(Saved data entries)
▼

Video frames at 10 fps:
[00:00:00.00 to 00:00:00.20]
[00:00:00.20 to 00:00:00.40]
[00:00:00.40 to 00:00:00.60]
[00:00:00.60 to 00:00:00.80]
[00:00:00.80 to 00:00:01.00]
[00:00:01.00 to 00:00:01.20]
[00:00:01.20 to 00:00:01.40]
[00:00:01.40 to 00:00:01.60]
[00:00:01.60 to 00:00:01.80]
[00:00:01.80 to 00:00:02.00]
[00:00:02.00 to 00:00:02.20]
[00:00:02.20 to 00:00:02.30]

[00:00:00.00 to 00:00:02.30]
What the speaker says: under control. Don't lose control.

▲
▼

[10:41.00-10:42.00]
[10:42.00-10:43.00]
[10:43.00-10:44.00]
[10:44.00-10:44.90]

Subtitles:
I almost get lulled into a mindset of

▲
▼

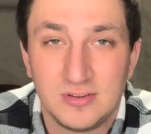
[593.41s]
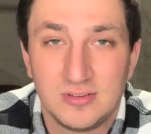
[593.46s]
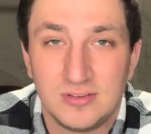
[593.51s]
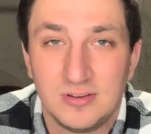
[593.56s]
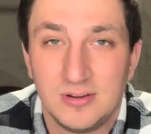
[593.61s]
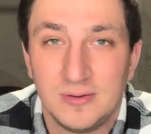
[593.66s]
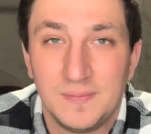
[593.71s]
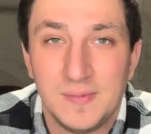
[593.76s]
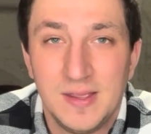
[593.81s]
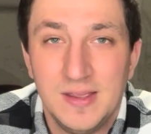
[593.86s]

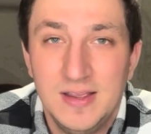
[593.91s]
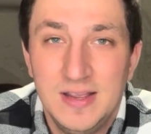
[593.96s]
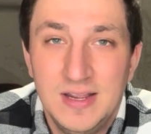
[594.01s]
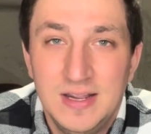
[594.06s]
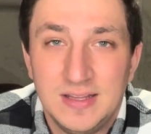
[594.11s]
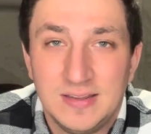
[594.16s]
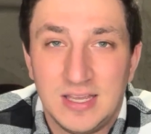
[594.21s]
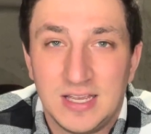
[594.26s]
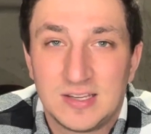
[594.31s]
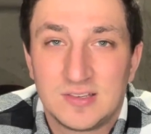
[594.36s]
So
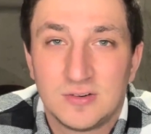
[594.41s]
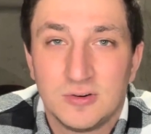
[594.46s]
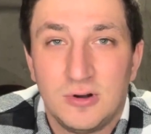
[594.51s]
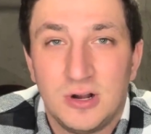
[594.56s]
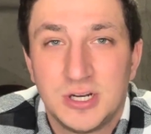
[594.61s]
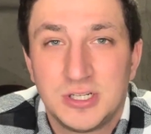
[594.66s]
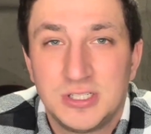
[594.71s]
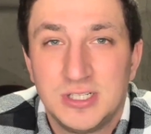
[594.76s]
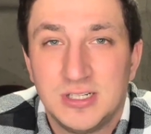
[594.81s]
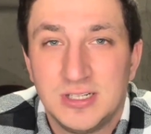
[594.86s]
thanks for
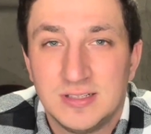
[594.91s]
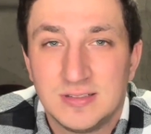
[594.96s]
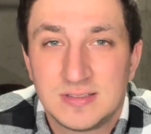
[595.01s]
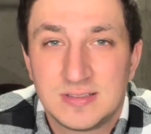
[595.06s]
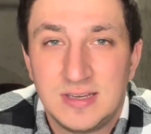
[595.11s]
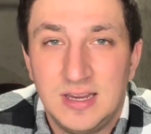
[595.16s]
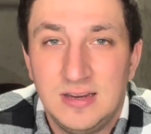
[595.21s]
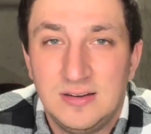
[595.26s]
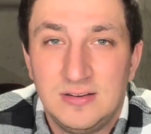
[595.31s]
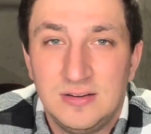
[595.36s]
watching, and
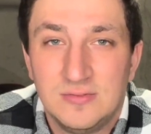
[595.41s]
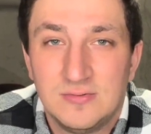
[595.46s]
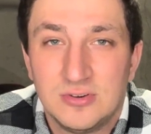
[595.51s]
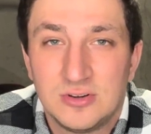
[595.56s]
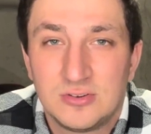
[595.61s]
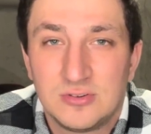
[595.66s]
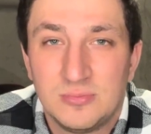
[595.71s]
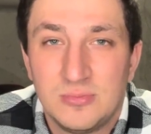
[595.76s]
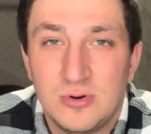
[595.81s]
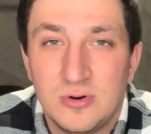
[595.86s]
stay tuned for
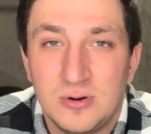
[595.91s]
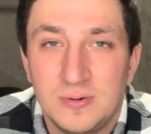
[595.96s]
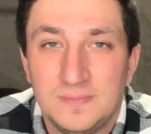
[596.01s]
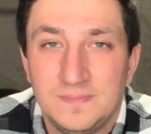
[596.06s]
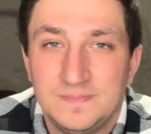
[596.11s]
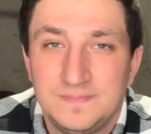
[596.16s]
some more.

▲

Task item: The required output is the stretch of entries above from the line containing "Video frames at" through the line containing "[00:00:01.60 to 00:00:01.80]", reproduced exactly.

Your solution:
Video frames at 10 fps:
[00:00:00.00 to 00:00:00.20]
[00:00:00.20 to 00:00:00.40]
[00:00:00.40 to 00:00:00.60]
[00:00:00.60 to 00:00:00.80]
[00:00:00.80 to 00:00:01.00]
[00:00:01.00 to 00:00:01.20]
[00:00:01.20 to 00:00:01.40]
[00:00:01.40 to 00:00:01.60]
[00:00:01.60 to 00:00:01.80]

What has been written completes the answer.